Text 17. Purposes of Punishment

1. Deterrence (or prevention). If punishing one person is to deter others from committing the same crime, it is believed that the potential offender will act sensibly and avoid pain or loss in the future. He must also be capable of remembering past experience and understanding the results of his action.

Punishment to deter is not effective with people who are mentally disturbed and cannot think logically. Also punishment is only effective if a large proportion of the people committing crimes are caught. If people think they can get away with crime they will not be deterred.

2. Retribution (or “paying back”). Inflicting suffering in proportion to the harm or injury caused by a crime may work for something like theft where a person could be ordered to pay back the value of something stolen. If property is not involved, however, deciding on an equal measure of pain is very difficult. For example, what penalty can equal the harm caused in abusing the child?
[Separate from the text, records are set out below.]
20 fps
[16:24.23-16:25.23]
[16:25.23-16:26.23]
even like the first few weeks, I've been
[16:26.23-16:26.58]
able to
What punishment should be given if the abuser is mentally ill and needs treatment? Penalties in such cases are proportional to public outrage at the crime, not to the criminal harm itself.
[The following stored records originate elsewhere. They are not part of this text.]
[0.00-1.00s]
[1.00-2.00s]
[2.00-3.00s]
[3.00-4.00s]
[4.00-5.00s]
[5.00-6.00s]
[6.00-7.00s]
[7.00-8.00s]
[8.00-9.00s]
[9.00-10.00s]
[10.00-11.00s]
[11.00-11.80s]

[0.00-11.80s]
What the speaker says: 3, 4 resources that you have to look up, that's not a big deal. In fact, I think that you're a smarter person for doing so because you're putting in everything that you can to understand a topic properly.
3. Reformation or rehabilitation (changing a person’s behaviour). At times the infliction of punishment is explained as an effort “to bring someone to their senses”. This is sometimes known as the “short, sharp, shock” treatment and has at times been used with young first offenders in the belief that sudden, fairly harsh, treatment would make them realize the unacceptability of their behaviour.

The modern method of reform is to look at each person as an individual, and instead of making the punishment fit the crime, make it fit the offender. To do this it is necessary to find out why the crime was committed and how the offender can be helped to change his or her way of life. This may include medical treatment, physiological therapy, education and training, and help in starting a new way of life (collectively known as “rehabilitation”).

4. Showing public abhorrence or disgust. This is another reason for public punishment, to make the offender realize that he has not only hurt the person he may have robbed or attacked, but also offended society as a whole.

5. Protection of society. Some offenders are so dangerous that locking them up may be the only way to protect others until they can be shown to be no longer a threat to society. The length of imprisonment usually takes into account the number of crimes the offender has committed in the past. When a prisoner reforms, imprisonment to protect society should end. The death penalty is an extreme way of protecting society.